Essa frase de solução é dita no sentido de olhar para o passado, reconhecer tudo o que aconteceu com os ancestrais e esclarecer: 

“Vocês vieram antes, obrigado! Eu concordo que tenha sido assim. A vida que nós temos hoje simplesmente é, pois as coisas são como são. Só existimos porque tudo aconteceu exatamente como foi.”. 

A filosofia de Bert Hellinger é concordar com tudo como é e reconhecer o que aconteceu no passado. 

NÓS, HOJE

Não estamos pagando preço algum.

Se nós temos governos corruptos hoje foi porque seguimos o sonho de ter um tipo de governo por muitos e muitos anos e colocamos essas pessoas lá. E tudo bem: nós não sabíamos que iria ser desse jeito; está tudo certo e tudo isso está dentro de nós; a corrupção está dentro de nós também

Hoje, nosso país se encontra em um cenário de caos com cidadãos insatisfeitos e descrentes lamentando a nossa história; gente procurando os culpados e as causas dos efeitos fatalistas, das injustiças e da corrupção; pessoas envolvidas em disputas ideológicas, acreditando que a responsabilidade sobre esse caos pertence aos antepassados colonizadores ou aos que já governaram. 

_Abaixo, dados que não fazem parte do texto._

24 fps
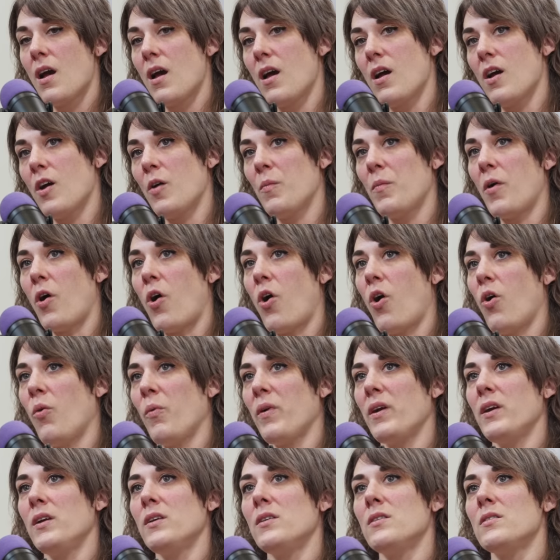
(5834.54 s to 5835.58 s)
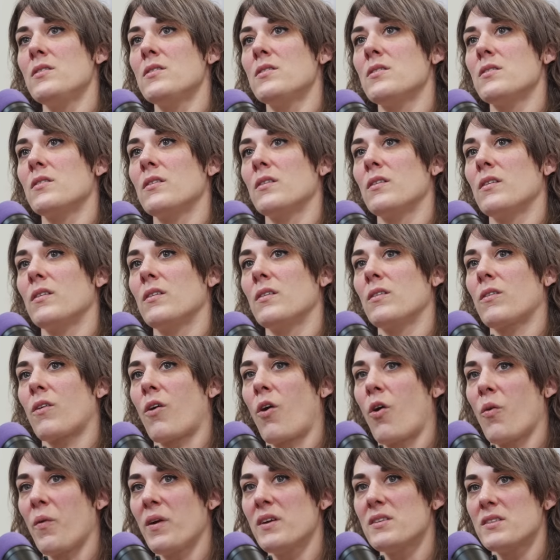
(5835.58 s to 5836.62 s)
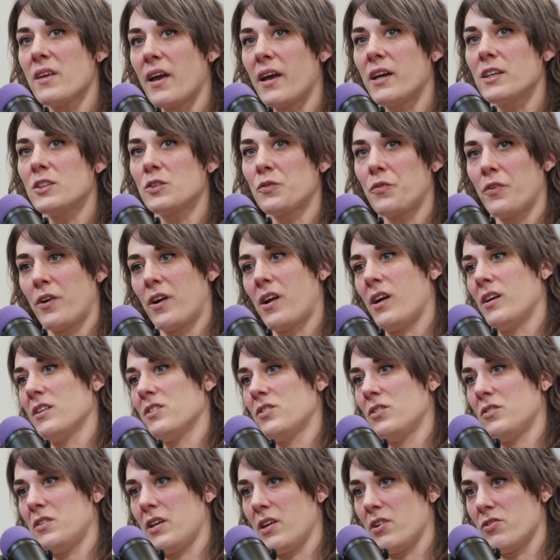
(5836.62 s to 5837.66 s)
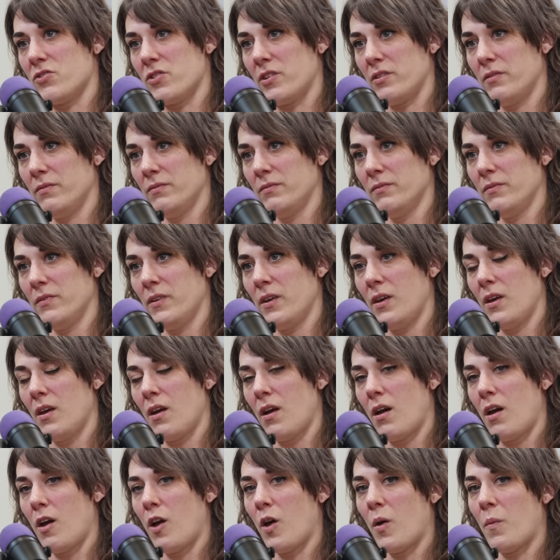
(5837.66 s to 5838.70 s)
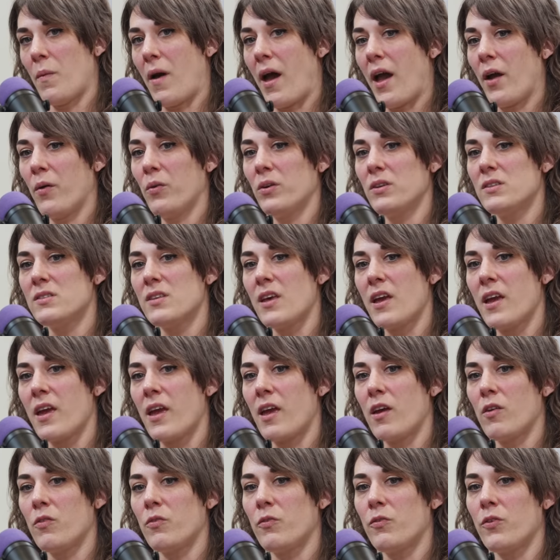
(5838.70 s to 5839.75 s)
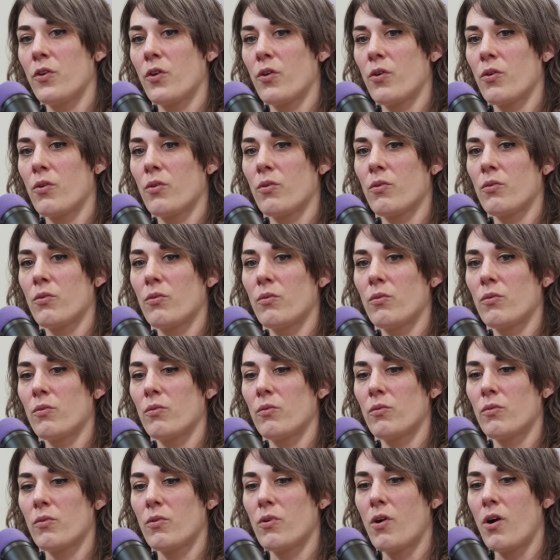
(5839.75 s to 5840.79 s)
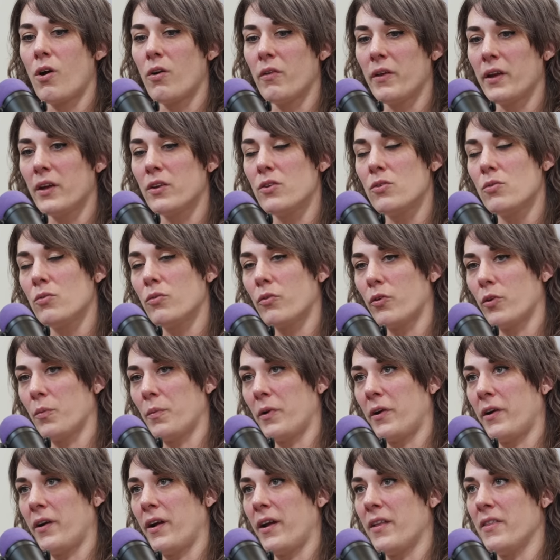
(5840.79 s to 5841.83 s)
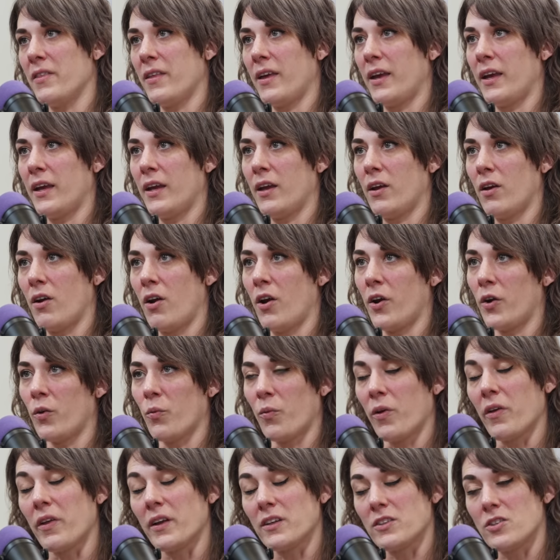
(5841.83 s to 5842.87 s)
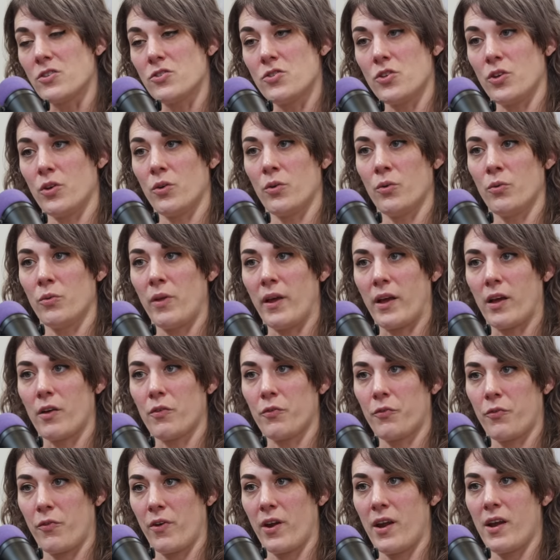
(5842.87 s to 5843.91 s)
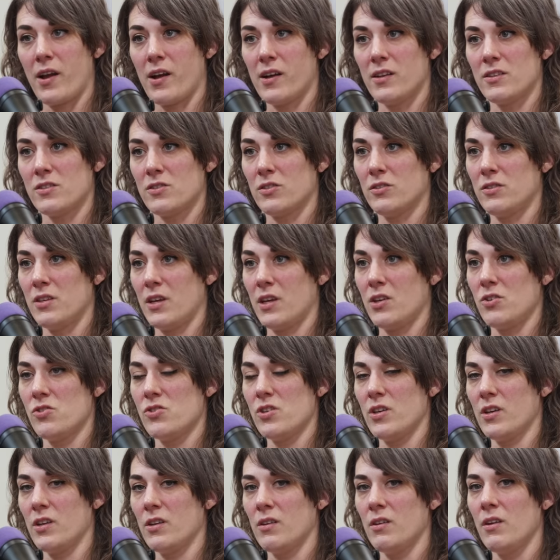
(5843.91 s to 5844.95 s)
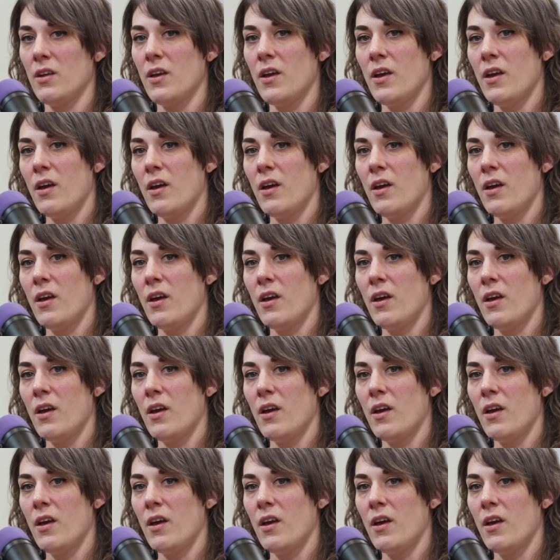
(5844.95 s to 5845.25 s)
Always ask for a consultation. I would say if you're calling a new groomer and they aren't willing to do like a free consultation,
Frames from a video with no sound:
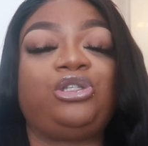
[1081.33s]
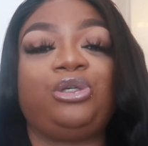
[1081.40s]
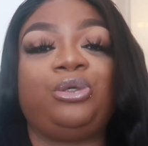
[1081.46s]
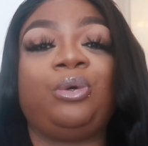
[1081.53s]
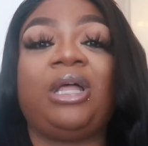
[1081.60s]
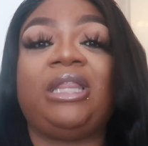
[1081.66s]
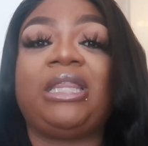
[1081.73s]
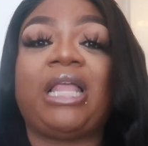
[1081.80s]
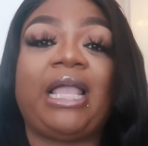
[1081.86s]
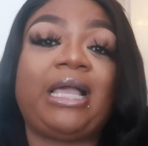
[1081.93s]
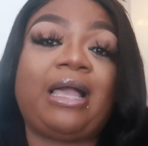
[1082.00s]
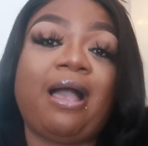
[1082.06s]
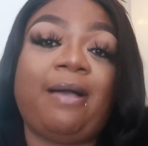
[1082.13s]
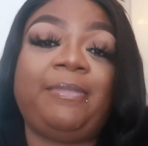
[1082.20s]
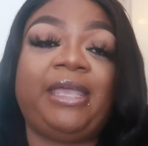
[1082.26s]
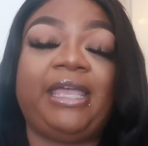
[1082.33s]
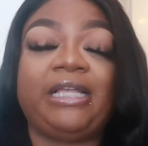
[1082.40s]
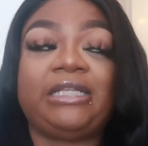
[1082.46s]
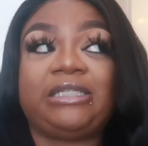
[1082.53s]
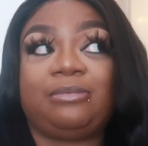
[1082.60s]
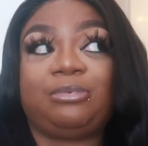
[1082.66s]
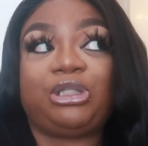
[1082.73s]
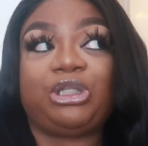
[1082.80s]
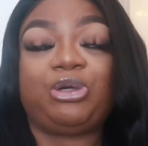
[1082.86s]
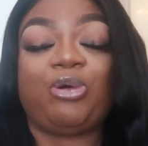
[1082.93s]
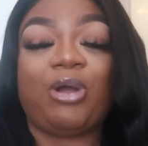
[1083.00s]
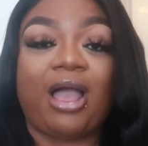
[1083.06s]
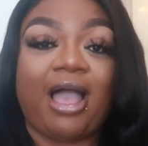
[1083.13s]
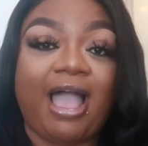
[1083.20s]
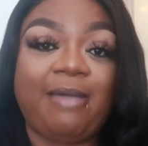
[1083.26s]
to like, comment, and
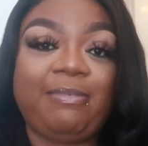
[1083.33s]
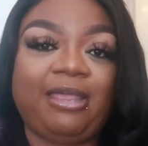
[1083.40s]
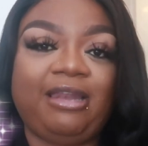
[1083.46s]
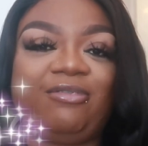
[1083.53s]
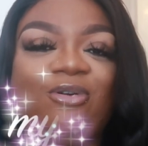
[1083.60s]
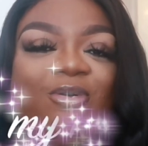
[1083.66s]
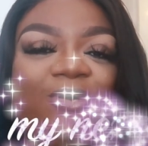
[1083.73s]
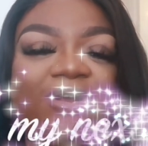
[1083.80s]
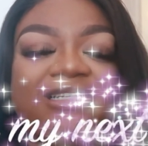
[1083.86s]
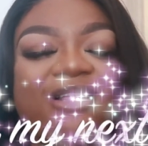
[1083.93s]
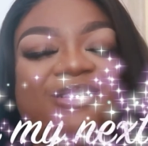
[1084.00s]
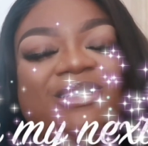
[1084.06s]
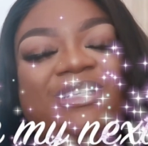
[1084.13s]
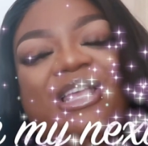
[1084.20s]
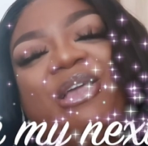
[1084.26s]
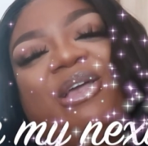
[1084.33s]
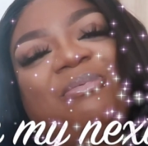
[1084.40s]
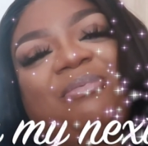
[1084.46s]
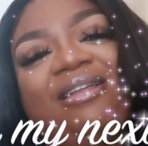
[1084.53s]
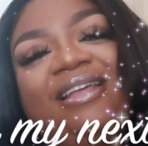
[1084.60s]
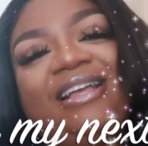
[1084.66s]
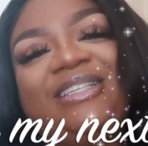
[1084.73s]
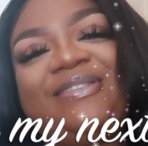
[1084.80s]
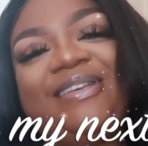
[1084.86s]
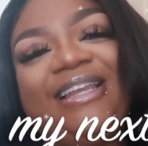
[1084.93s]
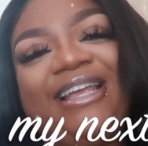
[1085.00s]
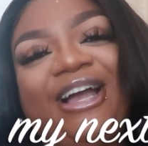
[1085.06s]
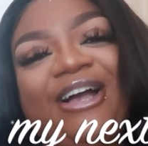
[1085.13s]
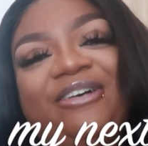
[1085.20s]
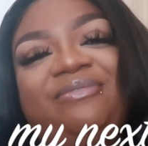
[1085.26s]
subscribe. And of course, I'll see you in my next
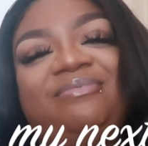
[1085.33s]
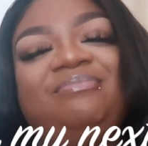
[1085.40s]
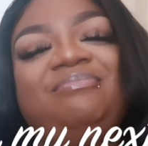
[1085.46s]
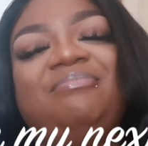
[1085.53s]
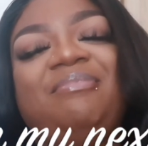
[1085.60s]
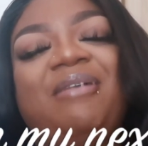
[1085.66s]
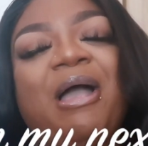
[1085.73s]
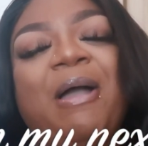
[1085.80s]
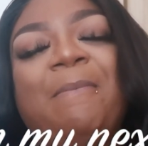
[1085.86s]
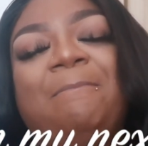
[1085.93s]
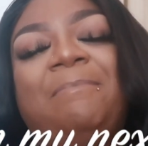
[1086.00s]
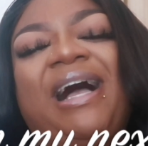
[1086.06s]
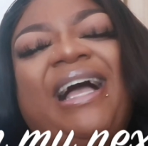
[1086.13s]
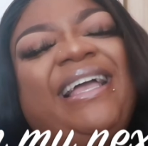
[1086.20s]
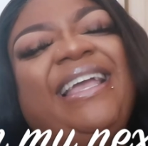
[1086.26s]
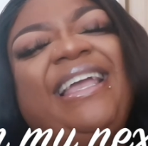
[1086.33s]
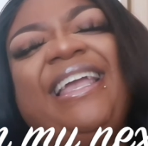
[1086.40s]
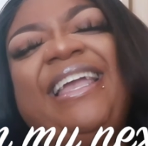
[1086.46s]
video. Bye.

Hoje, vemos brasileiros recorrendo ao moralismo e às ideologias para tentar diagnosticar nossos problemas como nação. Então, voltamos ao que Bert Hellinger e a visão sistêmica nos ensinam:

Aqui não vale mais separar as vítimas dos algozes, pois são posições correspondentes; uma não existe sem a outra e ambas precisam ser incluídas para se equilibrarem. 

Devemos honrar e incluir, cientes de que todos fazem parte - com tudo o que vem com eles - desde a cultura até os conflitos; conscientes de que só existimos porque tudo aconteceu exatamente como foi.

Tudo faz parte, tudo exatamente como foi, pois nada que possamos fazer hoje mudará nosso passado. Então chegou a hora de nos reconciliarmos com nossa história, com nossas raízes. Isso quer dizer adotar a postura de concordar com nossa origem, com quem somos e de onde viemos. Afinal, estamos aqui vivendo o sonho de nossos antepassados por uma terra prometida pelo preço que lhes custou.